JAKARTA (Reuters) - Indonesia has set aside 10 trillion rupiah ($708.72 million) as a buffer for fiscal risks next year, a 43% increase from such an allocation this year, due to global economic uncertainty, a finance ministry official said on Tuesday.
Parliament passed the government’s 2020 budget of $180.3 billion earlier on Tuesday with a fiscal deficit 1.8% of gross domestic product, which officials have said was designed to anticipate a global economic slowdown.
The budget is President Joko Widodo’s first for his second term and already contained allocations for programs he promised when running for re-election before a presidential vote in April.
The buffer can be used if any of the government’s macroeconomic assumptions misses forecasts, affecting revenue collection or ballooning subsidies.
“If the deficit rises, we can use it to make sure it stays below 3%,” said Askolani, director general of budgeting at the ministry. By law, Indonesia’s fiscal deficit cannot be above 3% of GDP.
Askolani, who goes by one name, said the buffer could also be used if there is a change in government policy or for emergency responses to disasters.
Among approved assumptions for the budget are 5.3% economic growth, an annual average rupiah trading rate of 14,400 a dollar and a $63 per barrel annual average price for Indonesian crude oil.

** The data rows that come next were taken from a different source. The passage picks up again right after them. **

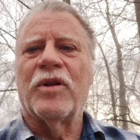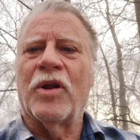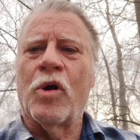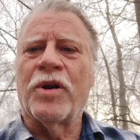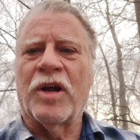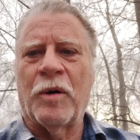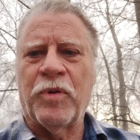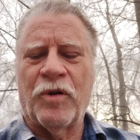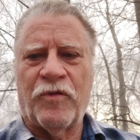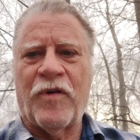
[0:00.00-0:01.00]
in order to
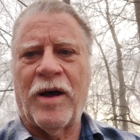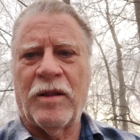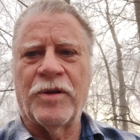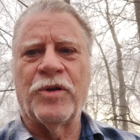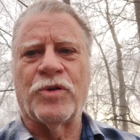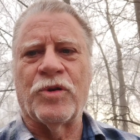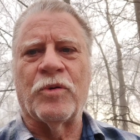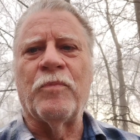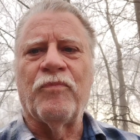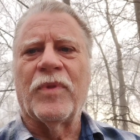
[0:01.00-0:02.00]
upload a file on
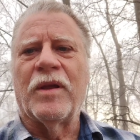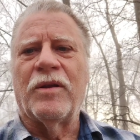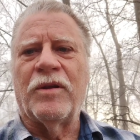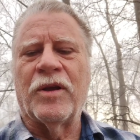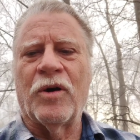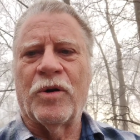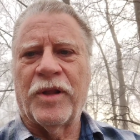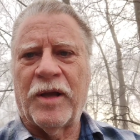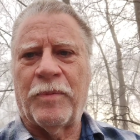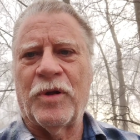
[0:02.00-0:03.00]
YouTube, you go to
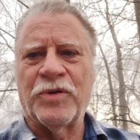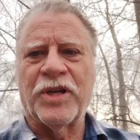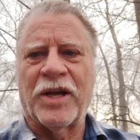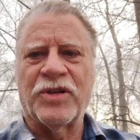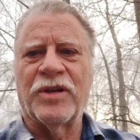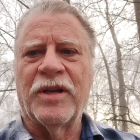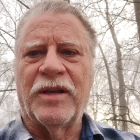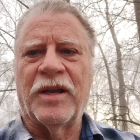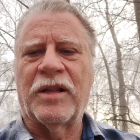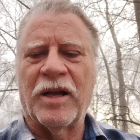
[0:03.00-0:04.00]
the upload section,
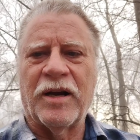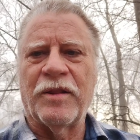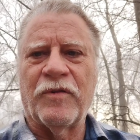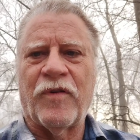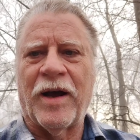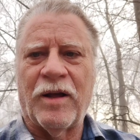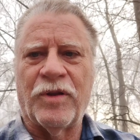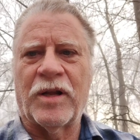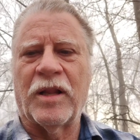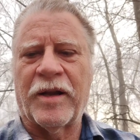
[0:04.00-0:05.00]
you click on the file,
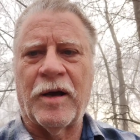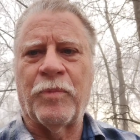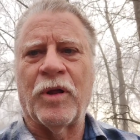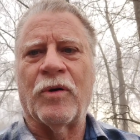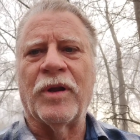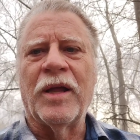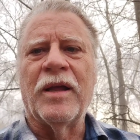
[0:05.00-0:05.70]
you click upload.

In a news conference detailing the budget, finance ministry officials said 2020 allocations for infrastructure investment was 423.3 trillion rupiah, up only 2% from this year’s 415 trillion. This include a 3.5 trillion rupiah capital injection to state construction firm Hutama Karya and a 5 trillion rupiah injection to state power utility Perusahaan Listrik Negara.
Total allotted funds for 2020 social programs, which could support domestic consumption, was 372.5 trillion rupiah, the officials said.
President Widodo’s program to hand out cards to 2 million young people to obtain free skills training received a 10 trillion rupiah budget, officials said.
The government has partnered with digital unicorns such as ride-hailing and mobile payment firm Go-Jek and e-commerce Tokopedia to provide the training, they said.